Orwell was also concerned about the tactic of rewriting history and denying access to information.  Orwell had his protagonist, Winston Smith, working in the Ministry of Truth, where he shredded undesirable documents and hid the truth. 

Winston would have a heck of a time hiding the truth today -- thanks to the Internet and search engines.  However, new efforts to force Internet searches to hide results – such as the “right to be forgotten” – could actually be creating the 2015 version of 1984’s Ministry of Truth.  

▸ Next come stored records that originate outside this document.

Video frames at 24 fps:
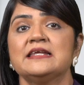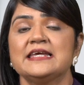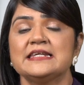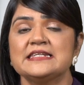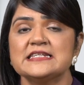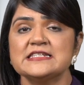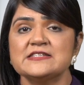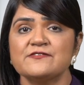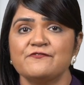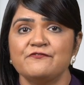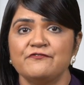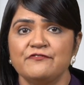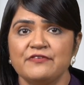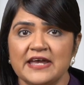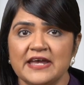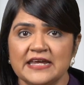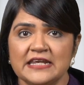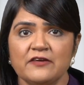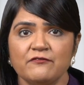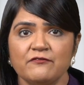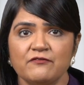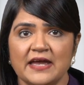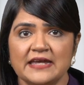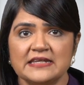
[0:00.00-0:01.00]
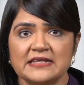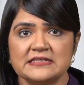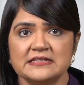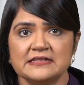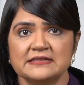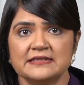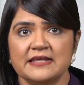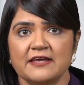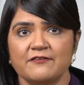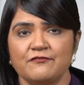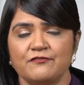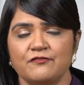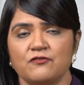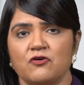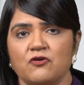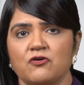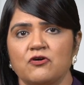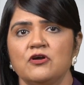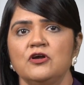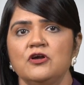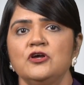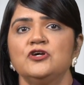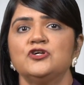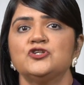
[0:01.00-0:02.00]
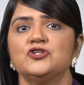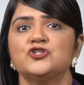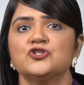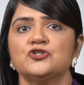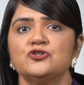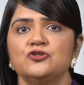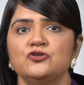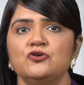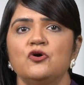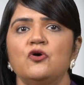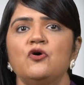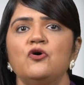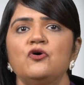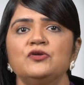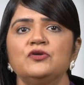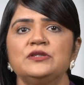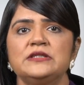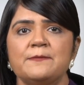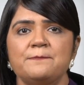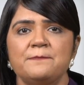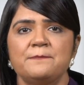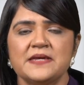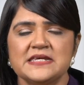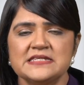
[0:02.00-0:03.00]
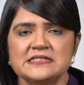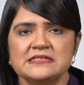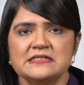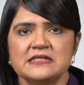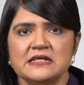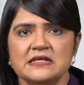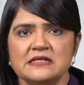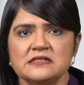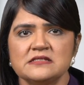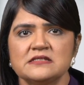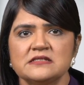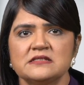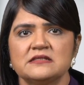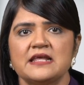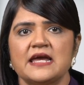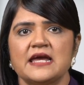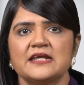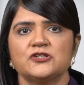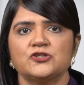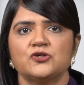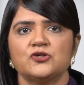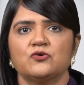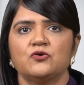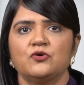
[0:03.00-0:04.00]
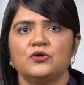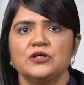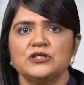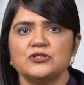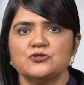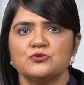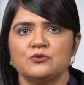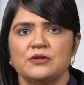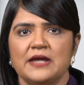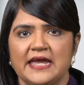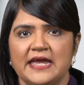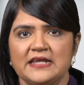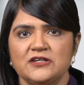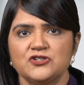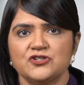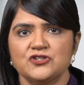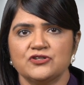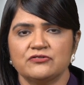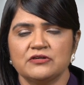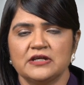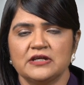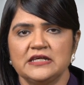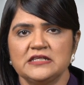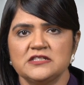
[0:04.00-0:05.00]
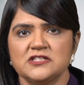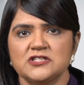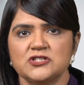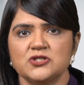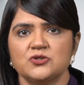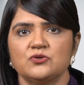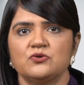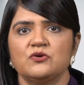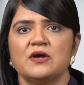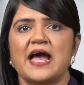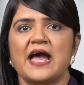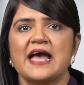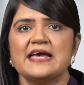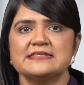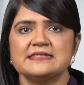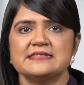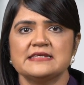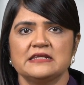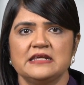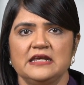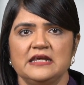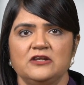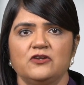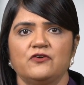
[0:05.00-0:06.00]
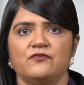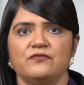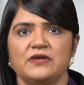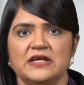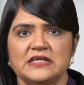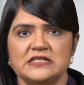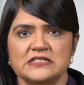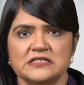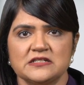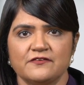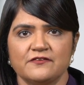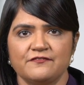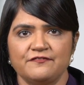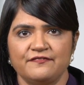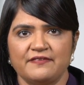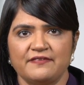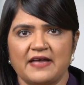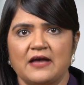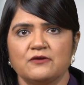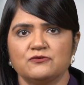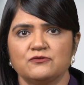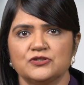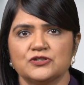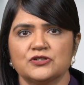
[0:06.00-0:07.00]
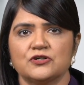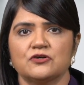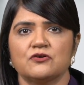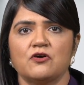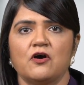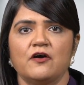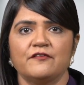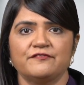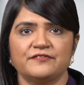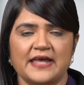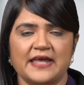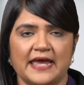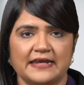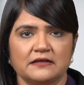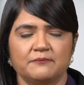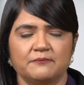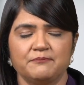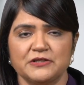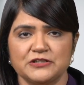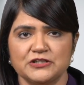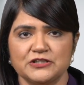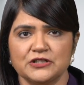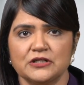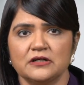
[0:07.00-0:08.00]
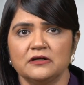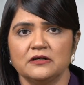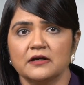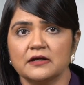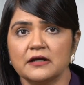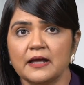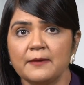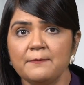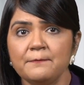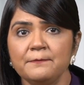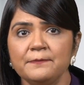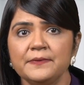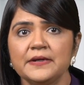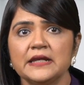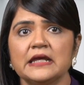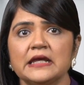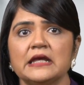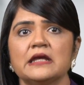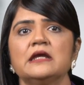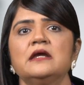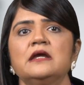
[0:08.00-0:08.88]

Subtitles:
It is very vital, therefore, to know the business that you're going to enter into as an innovator founder of that particular company.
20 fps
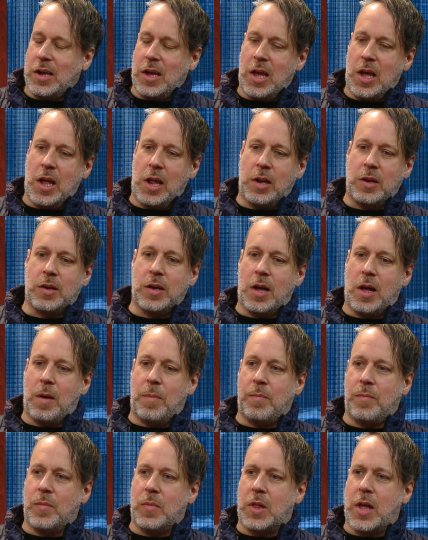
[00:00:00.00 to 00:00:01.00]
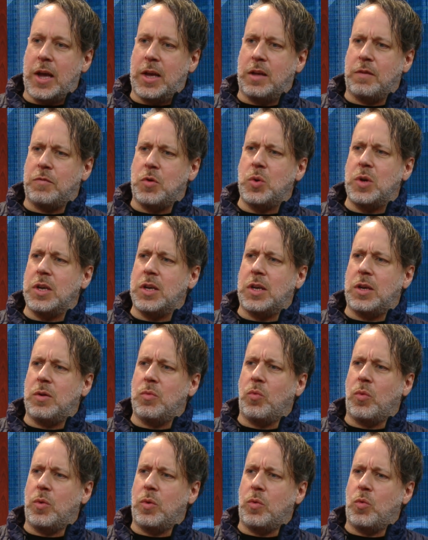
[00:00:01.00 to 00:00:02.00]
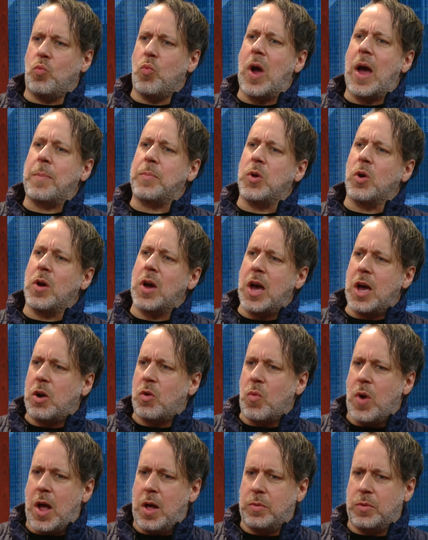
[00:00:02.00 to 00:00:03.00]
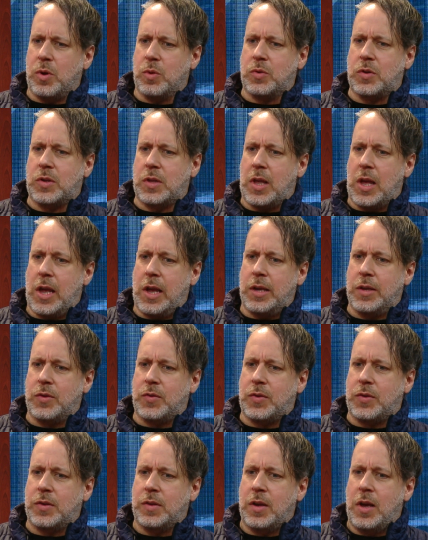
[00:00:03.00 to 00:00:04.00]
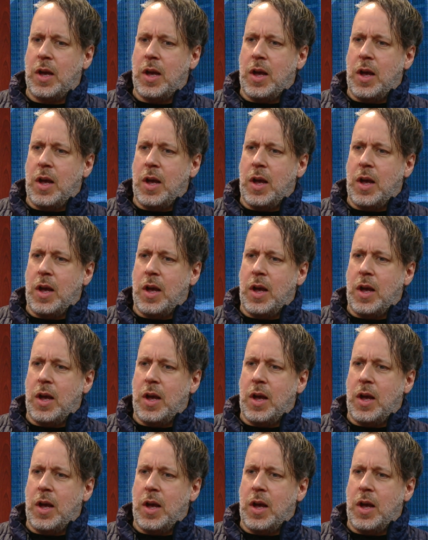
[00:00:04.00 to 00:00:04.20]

And um, like if you can wrap your head around those things,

If we are going to hold up 1984 as a cautionary tale, lets use it to focus on the real issues that Orwell outlines in his tome. We should look to bolster our Fourth and Fifth Amendment rights, update legislation like the Electronic Communications Privacy Act (ECPA).

The U.S. Senate Judiciary Committee will begin the process of reforming ECPA at a hearing today that will include government, technology and privacy thought leaders.  Let’s use this event as a first step to set the agenda straight and focus on the real challenges we need to conquer.

Rather than resorting to scare tactics to attack technology or businesses, we should instead heed the call to engage in legislative efforts: (1) update laws like ECPA, (2) limit government access to online service providers’ information, (3) oppose mandates to give governments a master key to all of our personal devices, (4) challenge governments that block access to online information, and (5) stand firm against government and court programs like the “right to be forgotten” that force businesses to hide true information.

I’m sure George Orwell didn’t write 1984 with the intention of it being used to demonize technology.  So perhaps we should go back and reread 1984 and act on the real threats described there.  

Szabo is policy counsel for NetChoice, a trade association of eCommerce businesses and online consumers, all of whom share the goal of promoting convenience, choice and commerce on the Internet.